The Pacific Warm Pool Mixed Layer Heat Budget: Model versus Observations

Sulagna Ray, Princeton University, Program in Atmospheric and Oceanic Sciences, Princeton, NJ, United States and Andrew Thorne Wittenberg, Geophysical Fluid Dynamics Laboratory, Princeton, NJ, United States
Abstract:
To advance understanding of the western Pacific warm pool, we compare the oceanic mixed layer (ML) heat budget for this region in GFDL’s new FLOR global coupled model against observations and ocean reanalyses. Beginning with the model’s full tendency equation diagnosed hourly, we systematically approximate the ML heat budget to facilitate comparison with the monthly-mean fields that are more commonly diagnosed in simulations and reanalyses. Results are presented comparing sub-daily, daily-mean, and monthly-mean aspects of the simulated budget to ocean reanalyses and high-frequency observations from moored buoys. In particular, we describe the heat budget of the ocean ML volume spanning the western equatorial Pacific within 150°E-180°E, 10°S-10°N, as a function of season, with advective fluxes decomposed into the components passing through each of the six faces of the domain.

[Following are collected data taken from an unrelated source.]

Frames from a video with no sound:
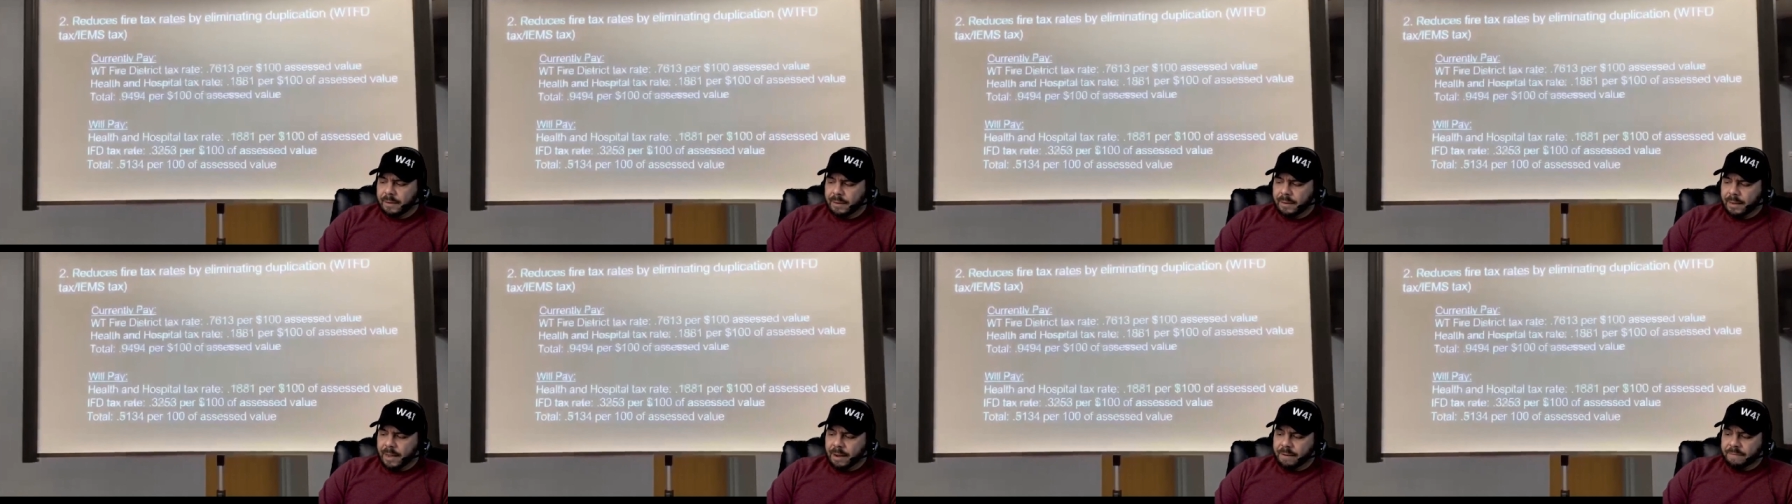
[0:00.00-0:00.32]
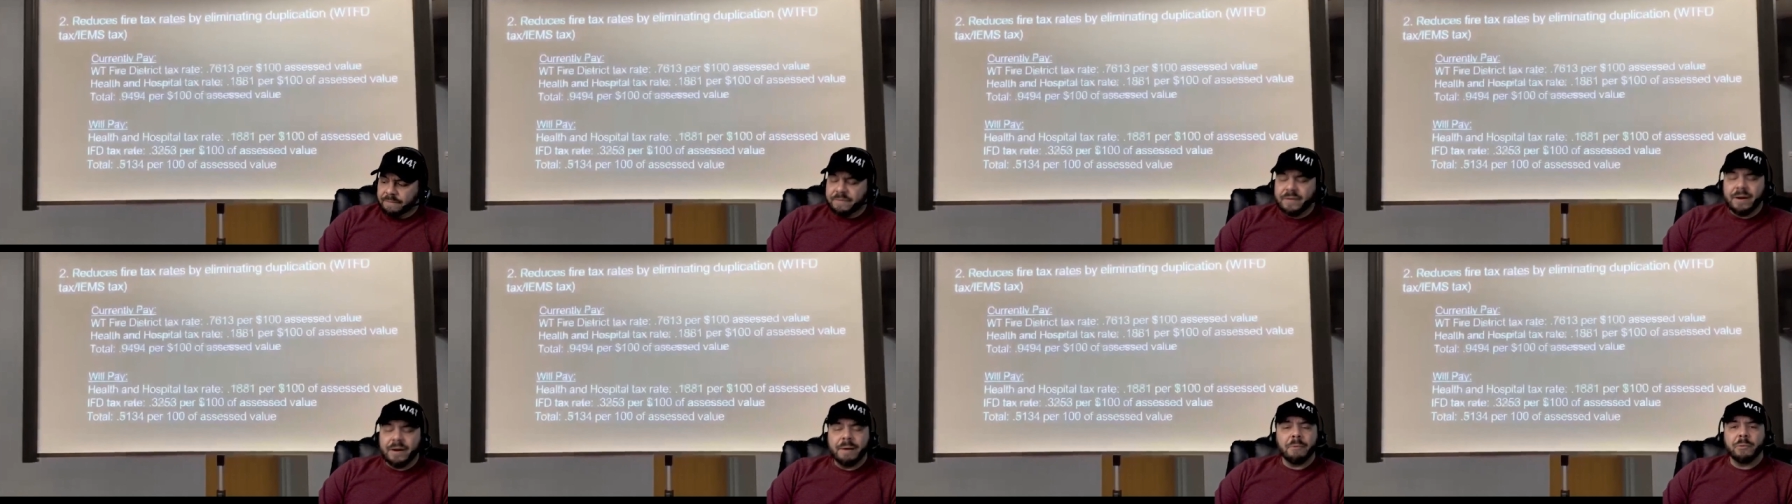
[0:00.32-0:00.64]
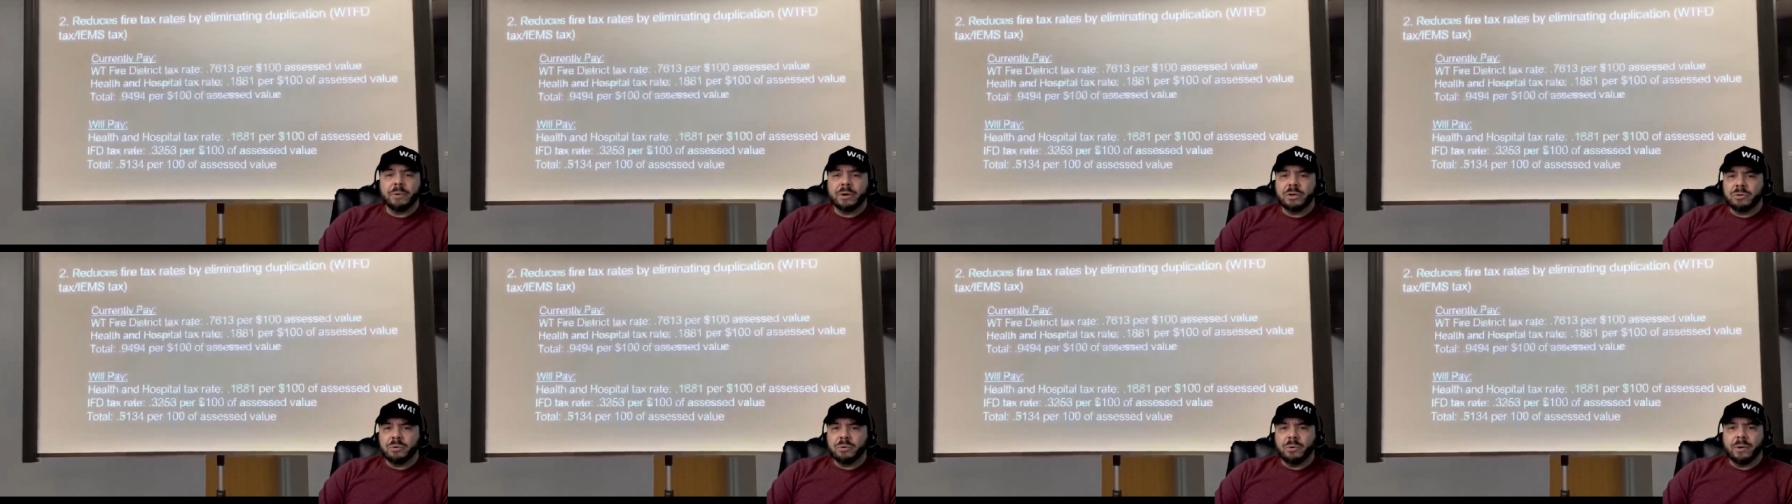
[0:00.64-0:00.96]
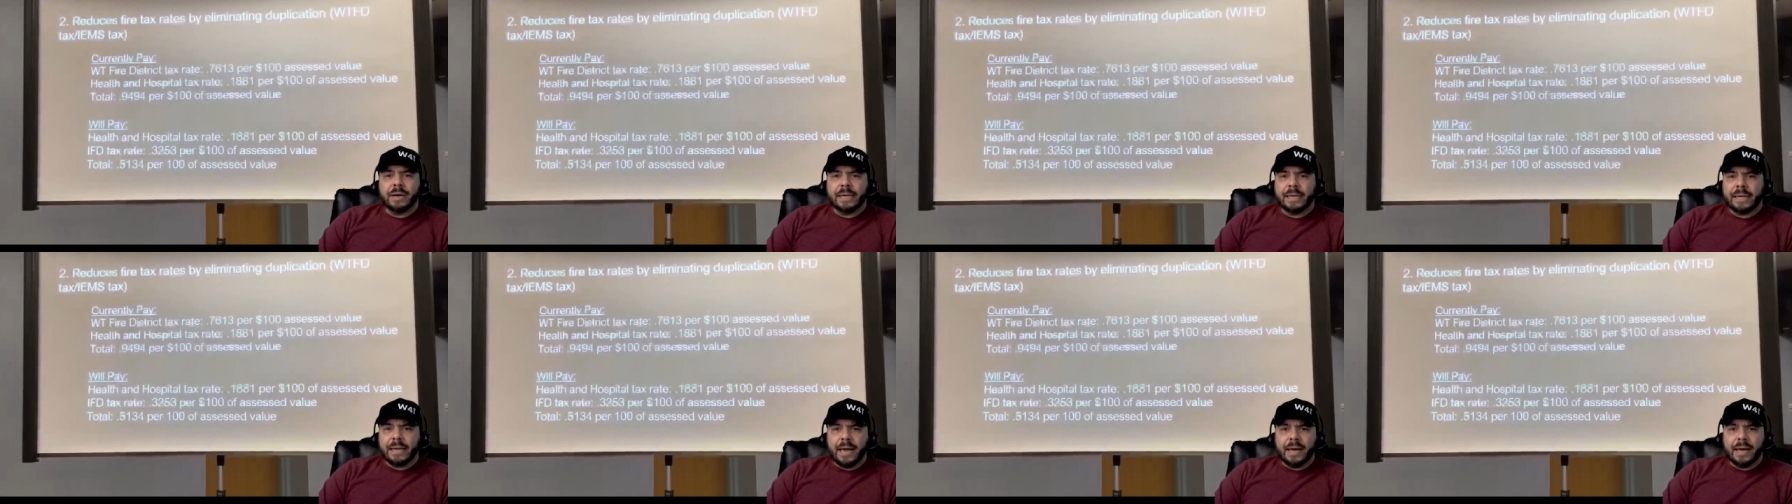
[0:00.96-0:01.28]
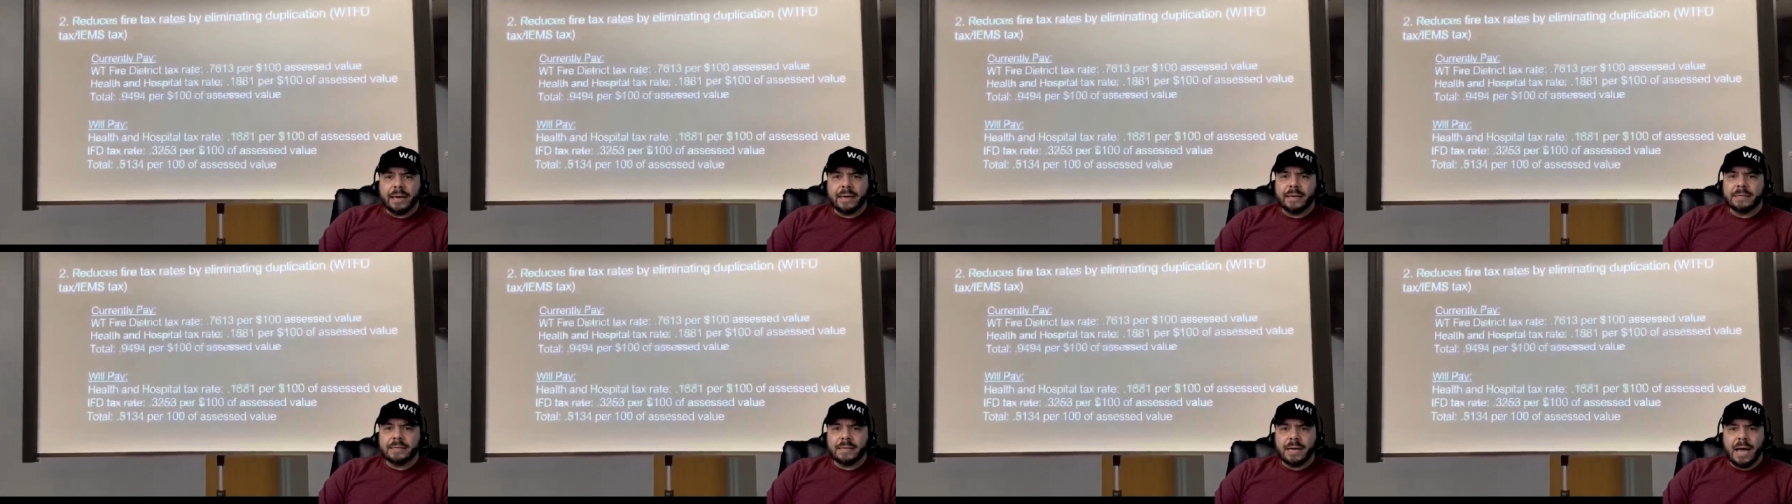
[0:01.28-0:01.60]
On February
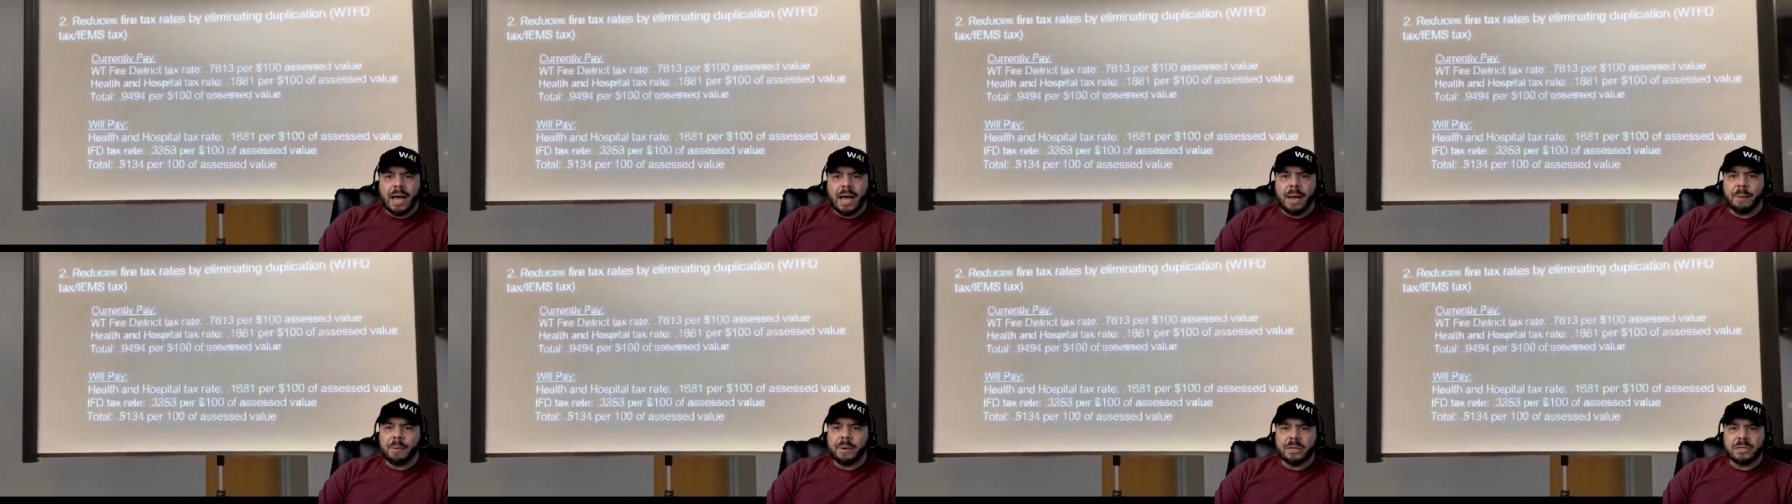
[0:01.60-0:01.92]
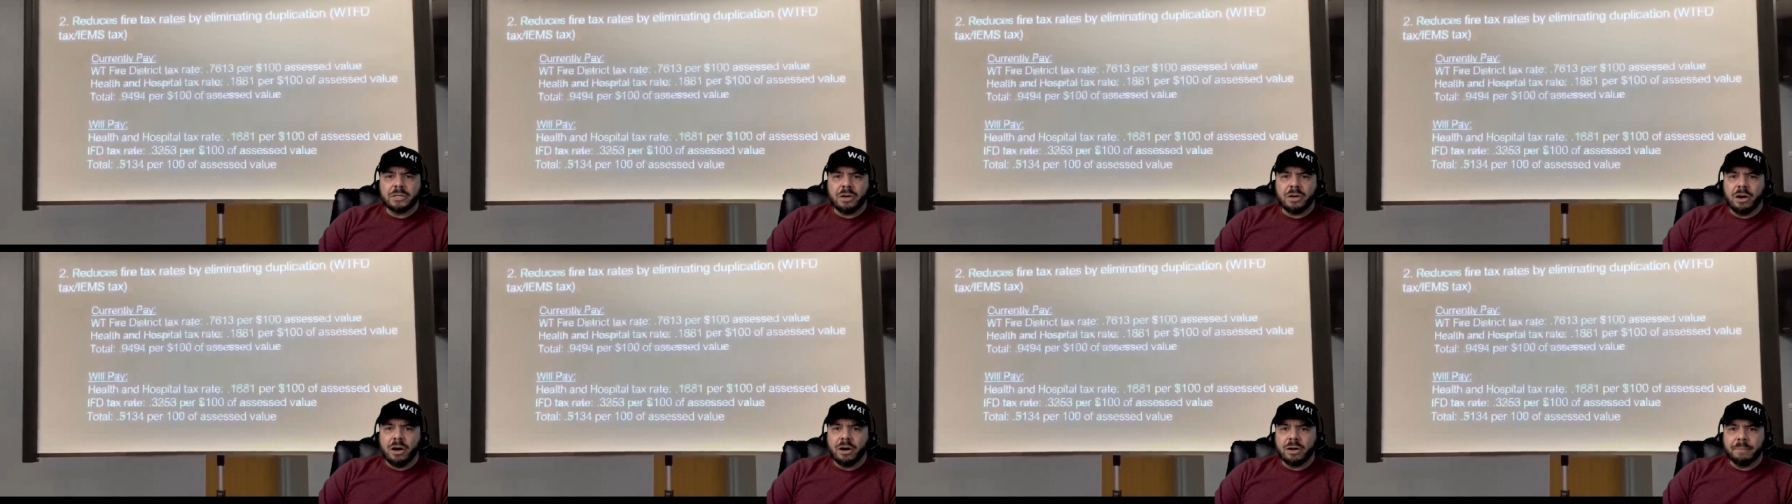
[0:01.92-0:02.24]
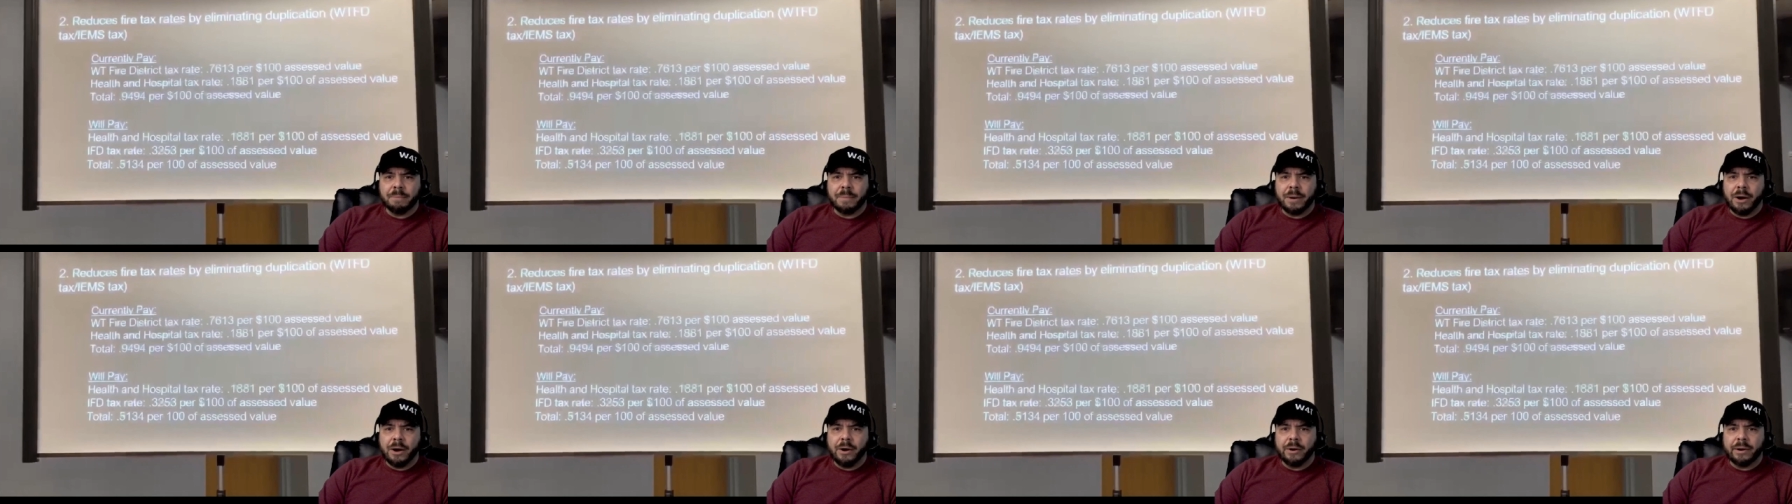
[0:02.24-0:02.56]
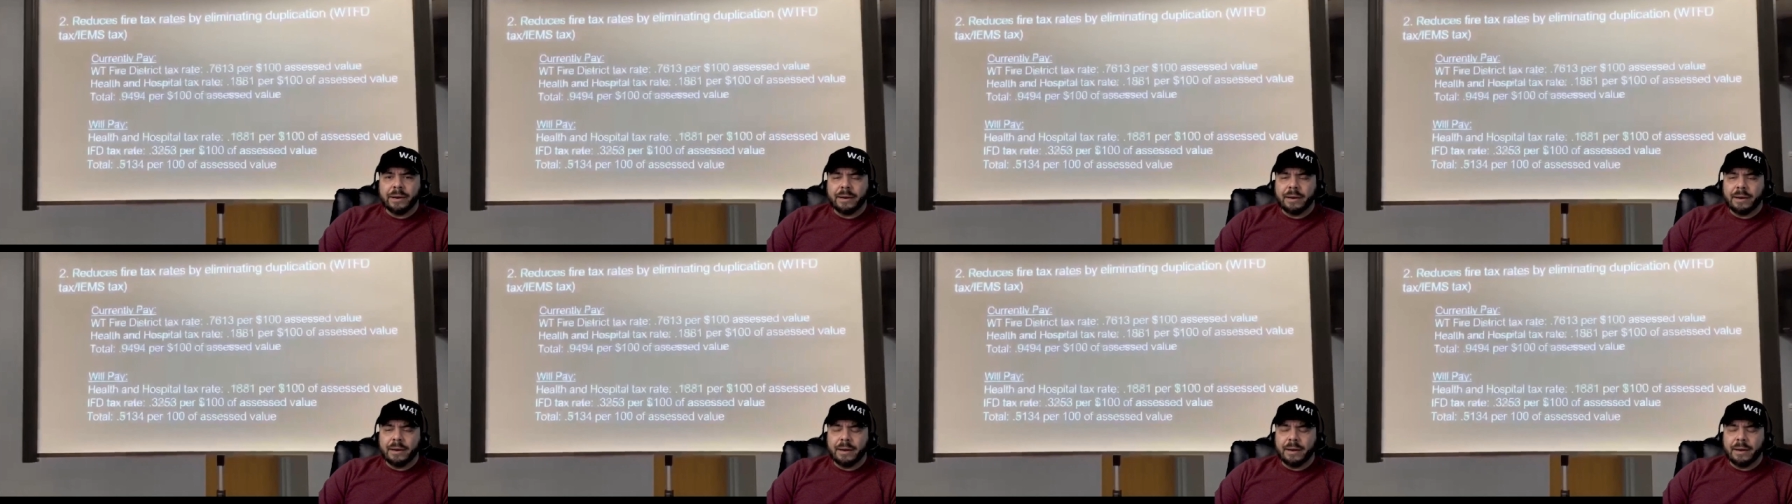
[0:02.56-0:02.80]
22nd, I'm going to talk about it.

Local ML budgets are also evaluated and contrasted at 180°E versus 150°E, where differences in thermal stratification strongly affect the relative roles of advection, entrainment, and vertical diffusion. The results provide a basis for understanding model biases in this region, and implications for model development, observing system design, reanalyses and forecasts, and future climate change will be discussed.